Верблюды добрались до ворот крепости, и тогда Квинт увидел то, что и ожидал увидеть – полуразрушенную башню, несколько лишенных крыш обугленных построек и обнесенной каменной стеной двор. Когда-то здесь был колодец, но вода ушла, и оазис умер, как умирают все в этих местах, лишившись воды. Но не крепость или остатки стен искал Квинт.
Верблюд Квинта, повинуясь приказу хозяина, опустился на колени возле ворот, и Квинт спрыгнул на землю.
– Можешь подкормиться, если что-нибудь найдешь, – сказал Квинт верблюду; он был уверен, что в отличие от проводника эта полудохлая тварь его понимает, и когда-нибудь ответит, обидевшись на очередную реплику. – Но учти: камни не съедобны.
В ответ верблюд глянул на Квинта презрительно.
«А вдруг это гений, сосланный на землю?» – подумал Квинт и внимательно посмотрел в огромные печальные верблюжьи глаза. Тогда не удивительно, что он не помирает. Ведь он бессмертен.
– Ну-ка ответь мне, нравится тебе на земле в этой грязной шкуре со свалявшейся шерстью шляться по пустыням и степям и таскать на спине проходимцев вроде меня?
Но верблюд лишь фыркнул презрительно: то ли не захотел отвечать, то ли он был самым обыкновенным верблюдом.
Во дворе валялись пустые канистры и мешки. Красный военный плащ, изорванный в клочья. Один башмак, явно военный, и явно римский. Бронешлем без ремешков, сломанные пустые ножны от прямого меча, комья грязных тряпок, когда-то несомненно белых… Несколько пластиковых бутылок. Сломанный нож, пустые гильзы, пачка из-под табачных палочек…

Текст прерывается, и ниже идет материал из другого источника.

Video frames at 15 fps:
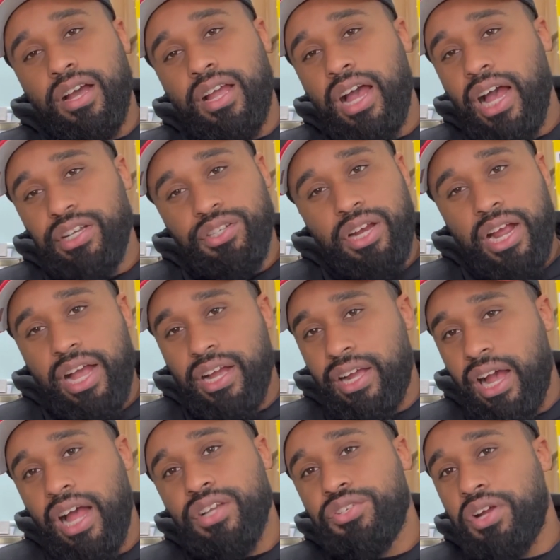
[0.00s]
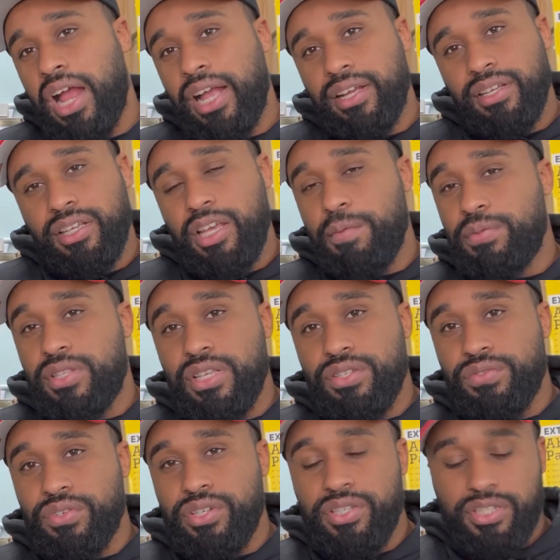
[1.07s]
A contract keeps
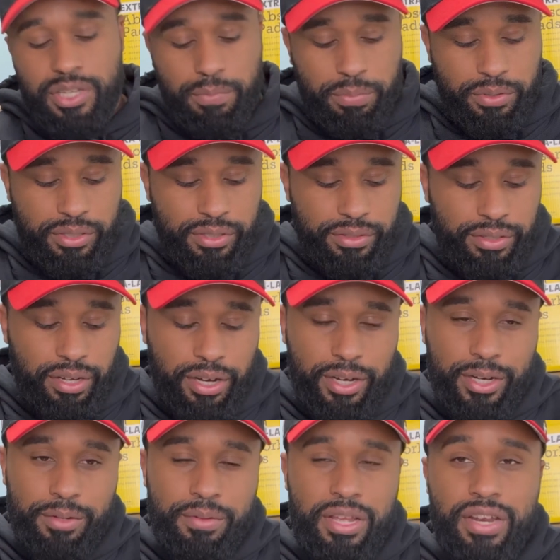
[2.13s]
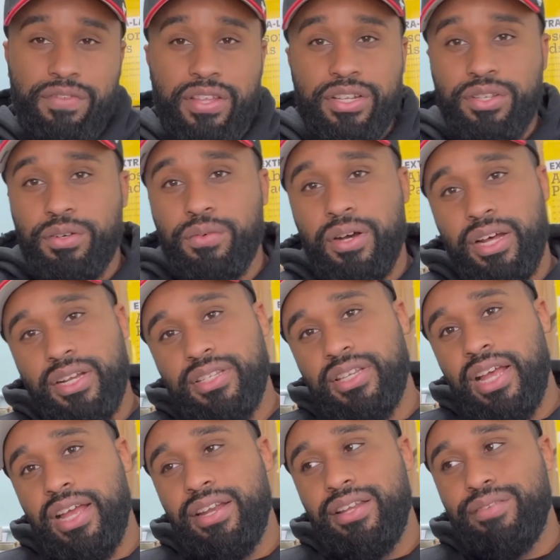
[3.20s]
things really simple. And if they don't want to
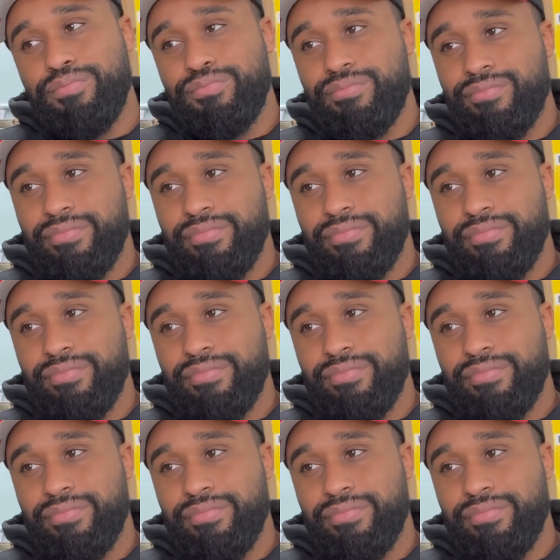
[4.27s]
sign it,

– Смотри! – крикнул проводник, останавливаясь посреди двора.
Квинт подошел. Араб разгреб нанесенный ветром песок, наружу выступил черный слой золы. Костер, что пылал здесь не так давно, был огромен. Вполне пригодный для того, чтобы сжечь несколько десятков трупов. Квинт присел на корточки и тронул пальцами пепел. Жирный пепел. Он знал этот запах – запах погребального костра. Кто-то вывез трупы погибших римлян из Нисибиса и сжег здесь. Недаром среди беженцев ходили упорные слухи, что прежде чем Нисибис исчез с лица земли, на горизонте полыхал еще один пожар. Они ошибались. Это был не пожар. Это был погребальный костер. Вот почему за несколько часов до взрыва в разграбленном Нисибисе не нашли ни одного мертвого преторианца.

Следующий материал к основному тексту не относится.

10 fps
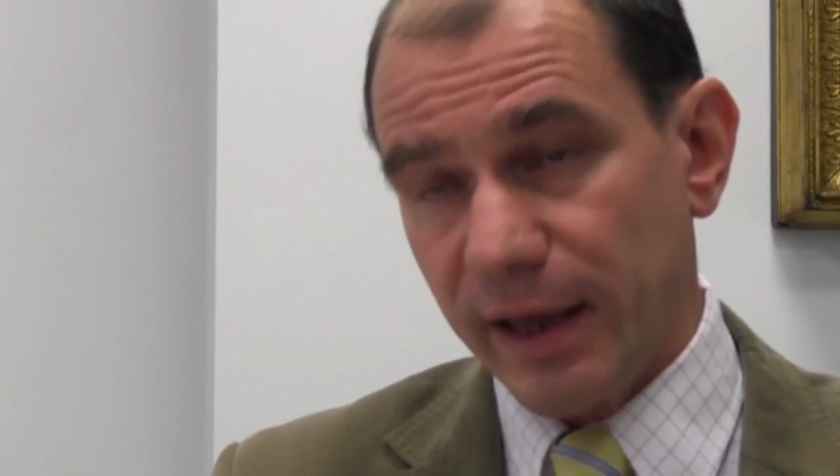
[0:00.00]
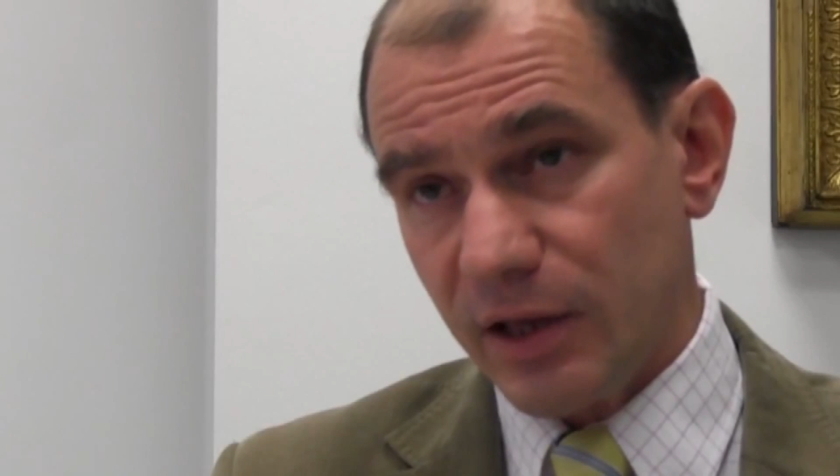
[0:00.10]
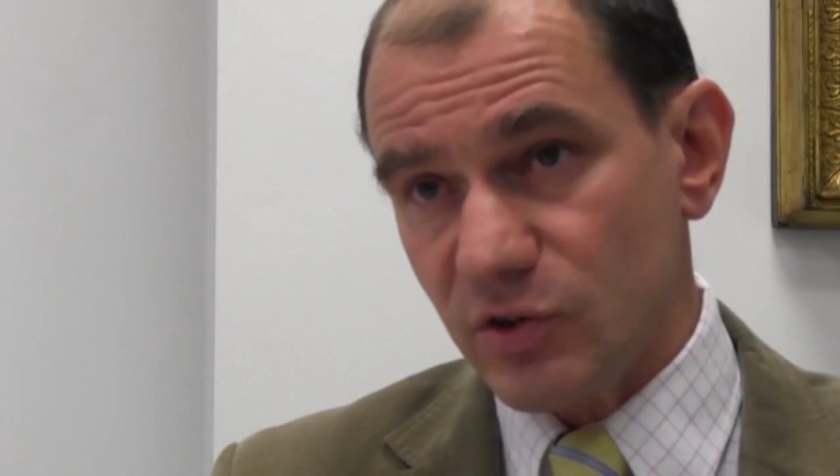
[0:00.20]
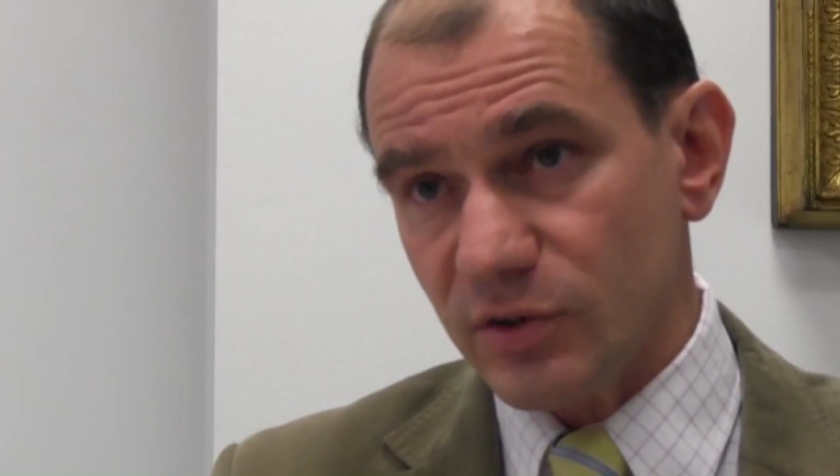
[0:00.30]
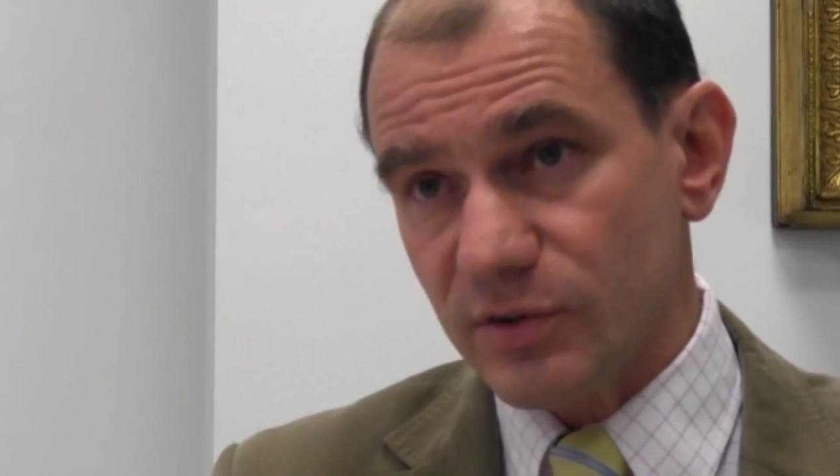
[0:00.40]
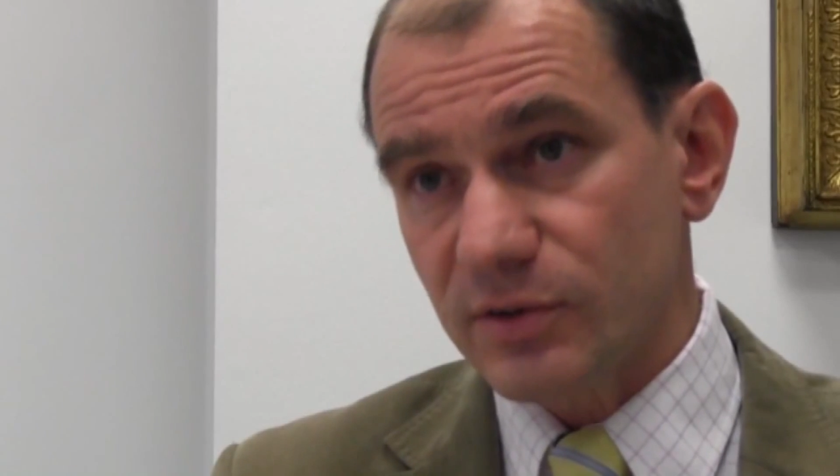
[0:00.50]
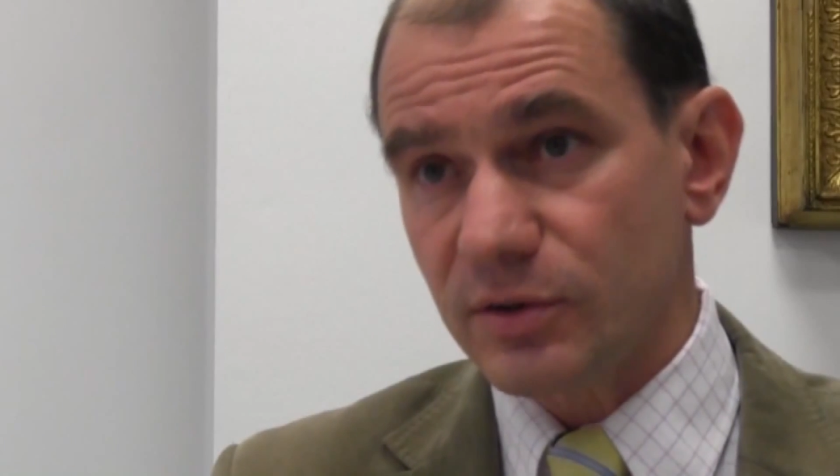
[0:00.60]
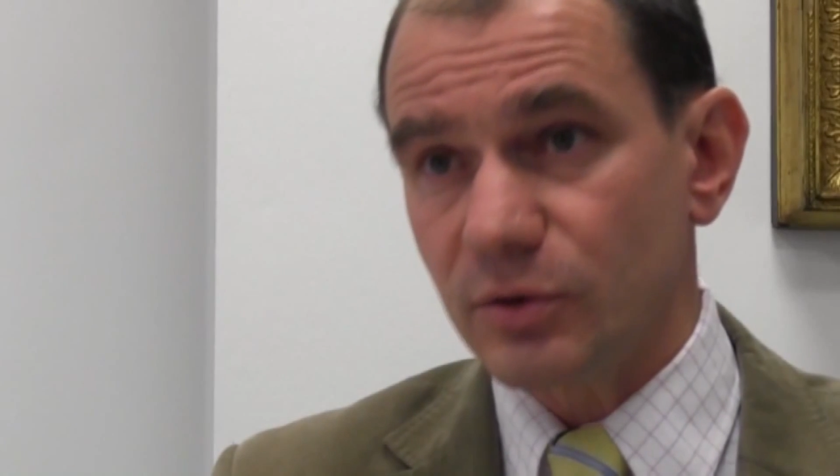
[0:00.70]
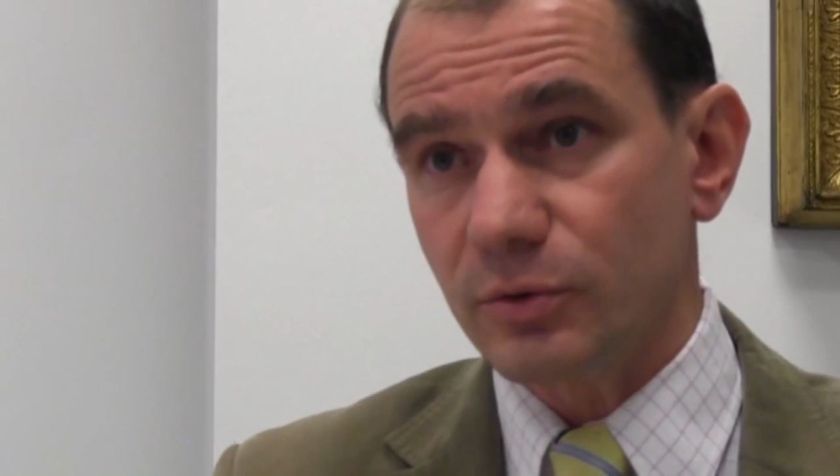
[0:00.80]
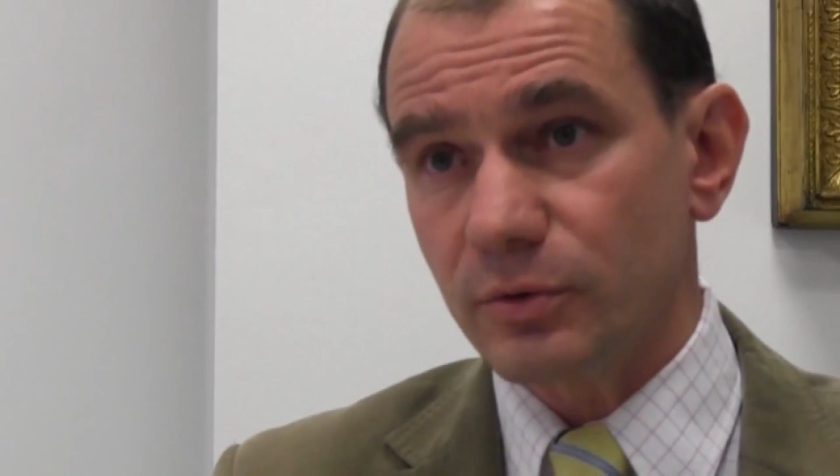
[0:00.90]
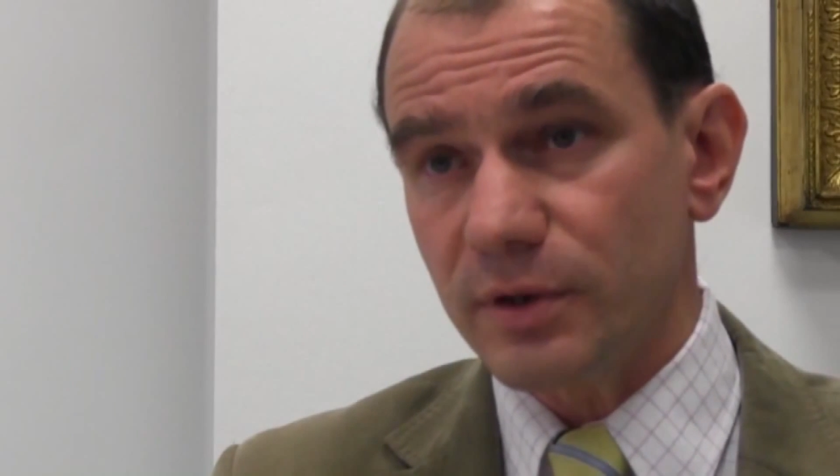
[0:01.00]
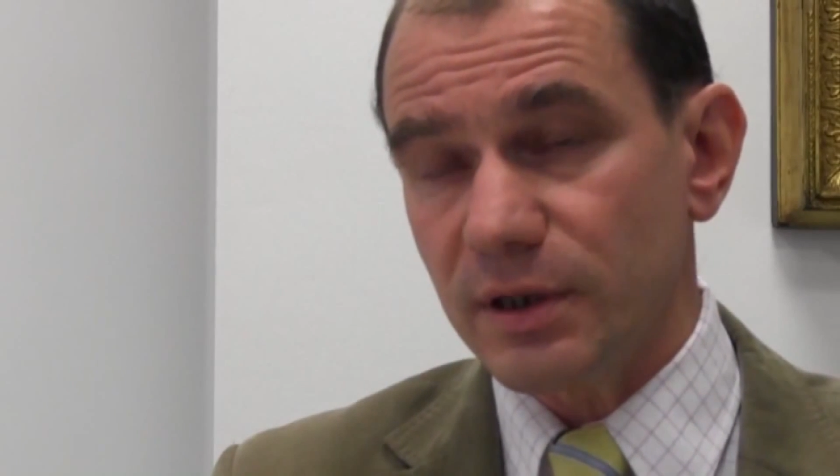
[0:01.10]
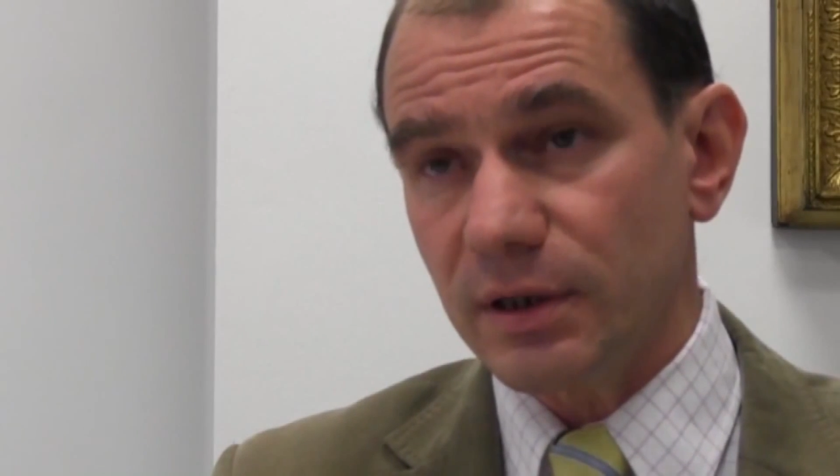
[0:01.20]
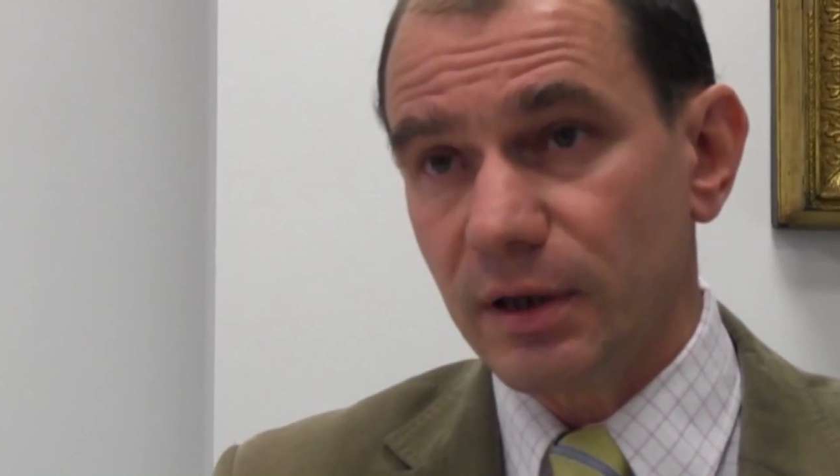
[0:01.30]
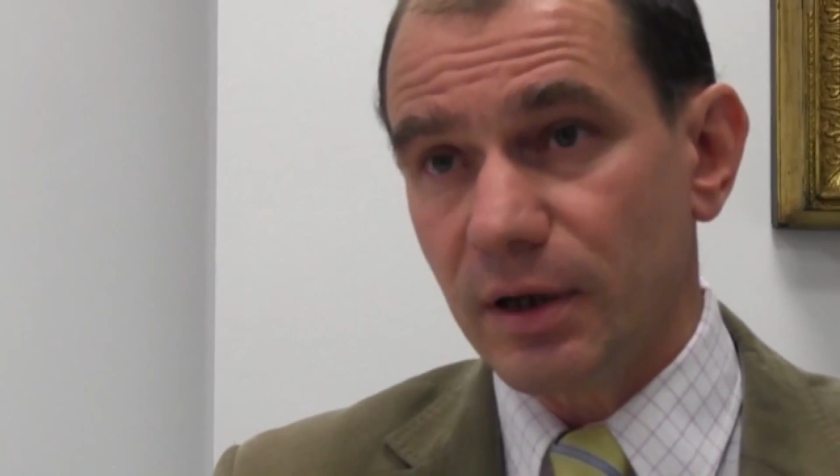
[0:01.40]
agents to
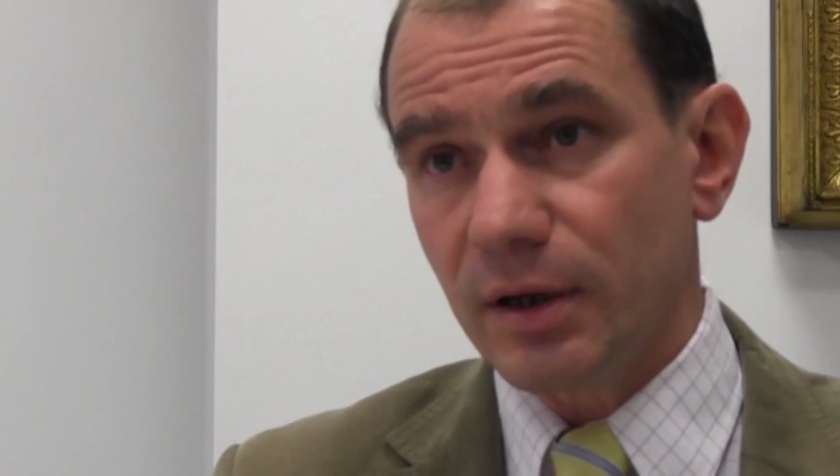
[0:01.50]
the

Квинт вздохнул. Скорее всего, тело Цезаря было сожжено вместе с остальными. Неясно только, кто сжег тела и куда увезли прах покойных. А то, что большая часть праха собрана, заметить было нетрудно. На всякий случай Квинт собрал в мешок немного золы. Если ему не удастся отыскать остальной пепел, то для совершения необходимых обрядов сгодится и этот.
«Речь императора Руфина приведена без сокращений. Один из охранников лаборатории Триона в Вероне подтвердил, что не раз отвозил академика во дворец для тайных встреч с императором».
«Горстка храбрецов держалась против целой армии варваров несколько месяцев. Но император не пришел им на помощь. Как Риму искупить свою вину перед погибшими?»
«Император Марк Руфин Мессий Деций Август скончался вчера в 17 часов 12 минут».
«Акта Диурна», 16-й день до Календ сентября [5]
Сервилия металась в клетке таблина, выкрикивая непрерывно: «Орк! Орк! Орк!» Неужели она должна заискивать перед Летицией? Ах, видишь ли, эта юная мегера – мать императора! Ах, скажите на милость, она еще и Августа! Подумать только – дочь гения Империи! Стоило Летиции узнать о своем происхождении, как голова ее закружилась от восторга. Забыла, неблагодарная, что всем в жизни обязана Сервилии! Дочурка беззастенчиво ограбила мать, купила себе муженька-калеку, родила сына-недоноска. Муженек сгинул, сын вырастет придурком. Элий принес Летиции одни несчастья – точь-в-точь как предсказывала Сервилия. А еще Сервилия предскажет, что Постум вырастет подлецом. Предскажет и не ошибется.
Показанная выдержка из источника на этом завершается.